Shattered Glass of Google – as Acquisti notes in his talk, the fact that someone’s face can be used to find out private info is especially disconcerting given Google Glass emergence on the scene. In June 2014, US lawmakers questioned Google about the privacy implications of the device and in response, Google stressed out that they won’t be approving any facial recognition glassware at this time. But what if the user decides to use it? In July, Stephen Balaban announced to NPR and the world that he had hacked glass in order to give it facial recognition powers. He added that his new build is an alternative operating system that runs on glass but is not controlled by Google.
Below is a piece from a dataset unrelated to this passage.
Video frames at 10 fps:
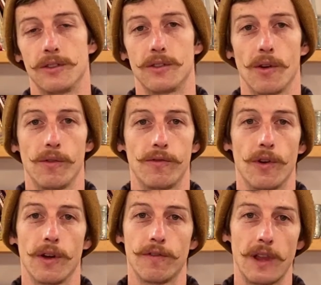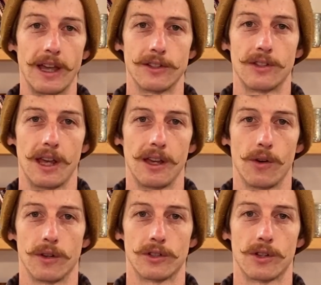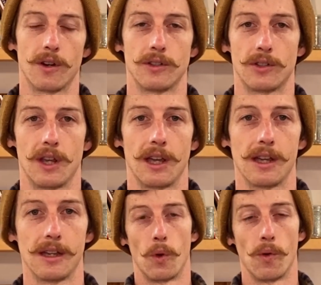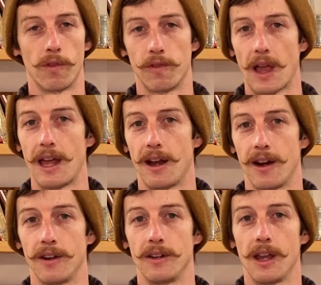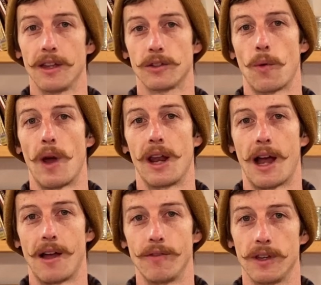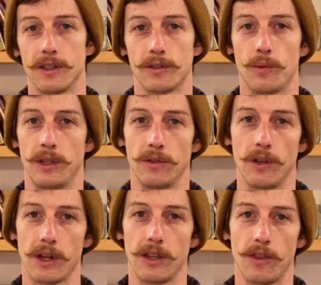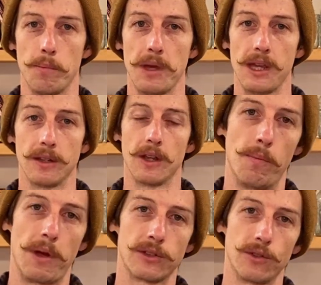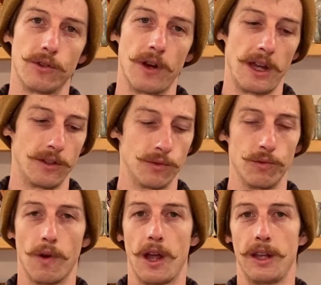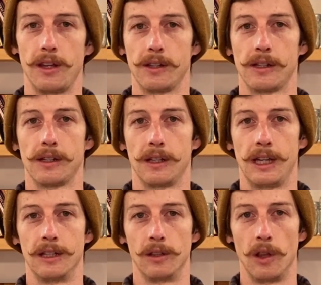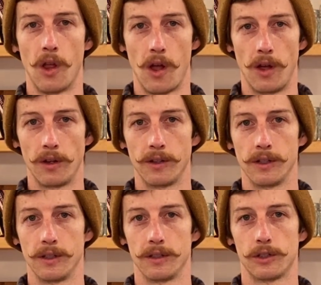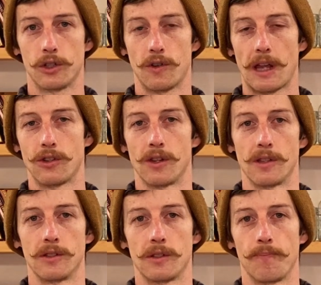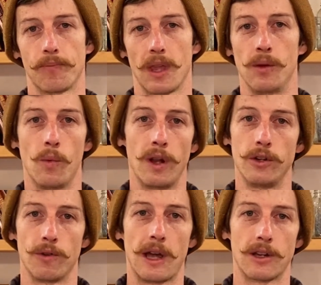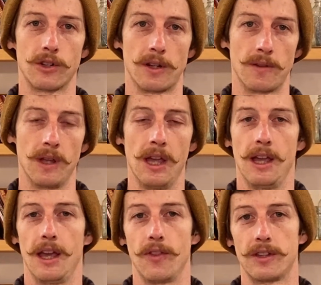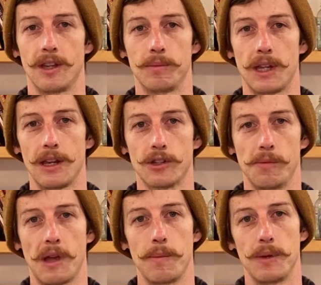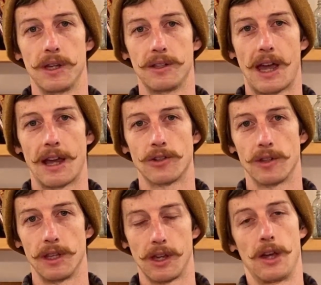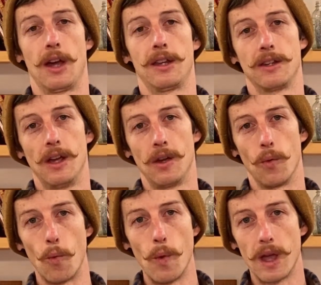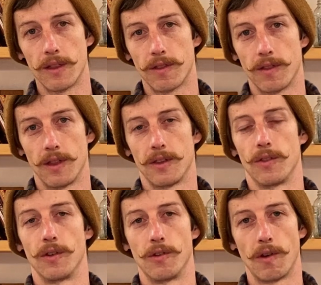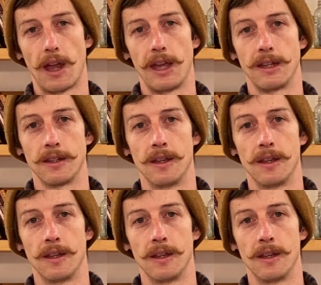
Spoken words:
So for a flank steak or a skirt steak or the flat iron, it's quite obvious when you look at the meat, the muscle grains run in long stretches in one direction. And the temptation might be to actually cut with the grain.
In the same year, Michael DiGiovanni created a program called WINKY for glass that let’s the wearer take a photo with a wink, rather than using the voice command.
Your face as currency – In July, a Finnish company called Uniqul released a video of a project in the works, a pay-by-face authentication system. The idea was to pay by face than by cash or credit card. A Huffington post article described this new tech, and also gives a peak at the Millennial ATM, which uses facial recognition as its primary security method.